# [WHAT THE EXERCISE ASKS]
Please reproduce each of the following entries exactly.

───── PROVIDED DATA ─────

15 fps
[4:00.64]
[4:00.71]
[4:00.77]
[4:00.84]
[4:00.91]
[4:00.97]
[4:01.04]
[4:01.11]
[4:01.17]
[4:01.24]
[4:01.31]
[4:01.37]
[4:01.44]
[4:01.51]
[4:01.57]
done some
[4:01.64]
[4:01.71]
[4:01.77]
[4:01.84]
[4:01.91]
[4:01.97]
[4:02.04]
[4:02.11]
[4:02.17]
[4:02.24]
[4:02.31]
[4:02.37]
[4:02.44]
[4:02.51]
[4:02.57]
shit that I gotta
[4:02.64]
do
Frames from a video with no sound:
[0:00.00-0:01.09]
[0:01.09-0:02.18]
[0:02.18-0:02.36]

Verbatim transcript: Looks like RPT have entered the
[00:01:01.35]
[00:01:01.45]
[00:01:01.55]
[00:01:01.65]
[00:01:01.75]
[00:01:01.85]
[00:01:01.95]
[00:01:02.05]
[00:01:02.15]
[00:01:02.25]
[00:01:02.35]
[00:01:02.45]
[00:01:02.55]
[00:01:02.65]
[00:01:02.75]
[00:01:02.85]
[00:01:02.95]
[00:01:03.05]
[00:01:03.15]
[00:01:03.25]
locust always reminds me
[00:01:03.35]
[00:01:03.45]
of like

─────

# [SOLUTION FOR THIS PROBLEM]
15 fps
[4:00.64]
[4:00.71]
[4:00.77]
[4:00.84]
[4:00.91]
[4:00.97]
[4:01.04]
[4:01.11]
[4:01.17]
[4:01.24]
[4:01.31]
[4:01.37]
[4:01.44]
[4:01.51]
[4:01.57]
done some
[4:01.64]
[4:01.71]
[4:01.77]
[4:01.84]
[4:01.91]
[4:01.97]
[4:02.04]
[4:02.11]
[4:02.17]
[4:02.24]
[4:02.31]
[4:02.37]
[4:02.44]
[4:02.51]
[4:02.57]
shit that I gotta
[4:02.64]
do
Frames from a video with no sound:
[0:00.00-0:01.09]
[0:01.09-0:02.18]
[0:02.18-0:02.36]

Verbatim transcript: Looks like RPT have entered the
[00:01:01.35]
[00:01:01.45]
[00:01:01.55]
[00:01:01.65]
[00:01:01.75]
[00:01:01.85]
[00:01:01.95]
[00:01:02.05]
[00:01:02.15]
[00:01:02.25]
[00:01:02.35]
[00:01:02.45]
[00:01:02.55]
[00:01:02.65]
[00:01:02.75]
[00:01:02.85]
[00:01:02.95]
[00:01:03.05]
[00:01:03.15]
[00:01:03.25]
locust always reminds me
[00:01:03.35]
[00:01:03.45]
of like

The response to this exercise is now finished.